## [Aim of the task]
Exclude the pictures and reproduce exactly the lines that run from the one holding "[13:40.29-13:40.54]" to the end of the entries below.

***** Records for processing *****

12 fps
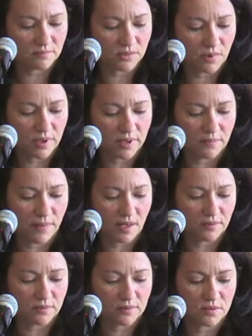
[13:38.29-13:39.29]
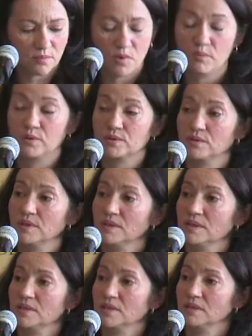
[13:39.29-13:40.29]
talking about some
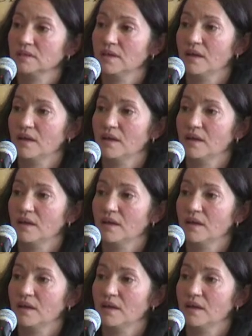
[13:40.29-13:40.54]
opportunities that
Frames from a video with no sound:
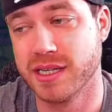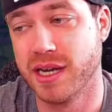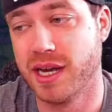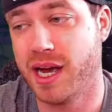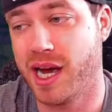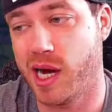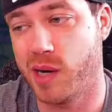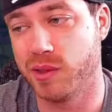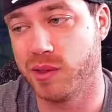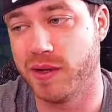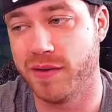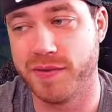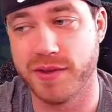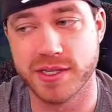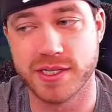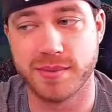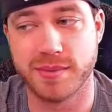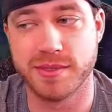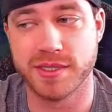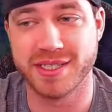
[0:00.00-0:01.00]
I would level this
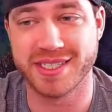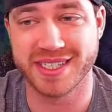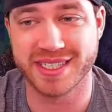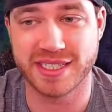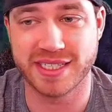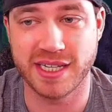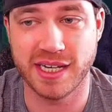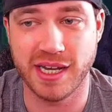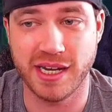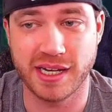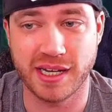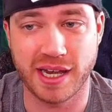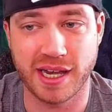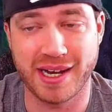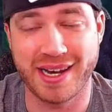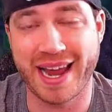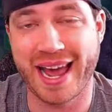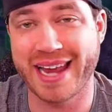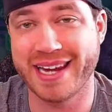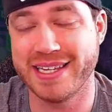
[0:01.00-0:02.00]
up to 16 and get
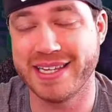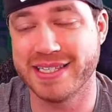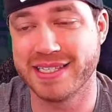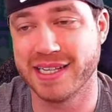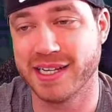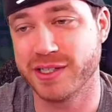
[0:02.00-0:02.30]
96.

*****

## [Reply to the exercise]
[13:40.29-13:40.54]
opportunities that
Frames from a video with no sound:
[0:00.00-0:01.00]
I would level this
[0:01.00-0:02.00]
up to 16 and get
[0:02.00-0:02.30]
96.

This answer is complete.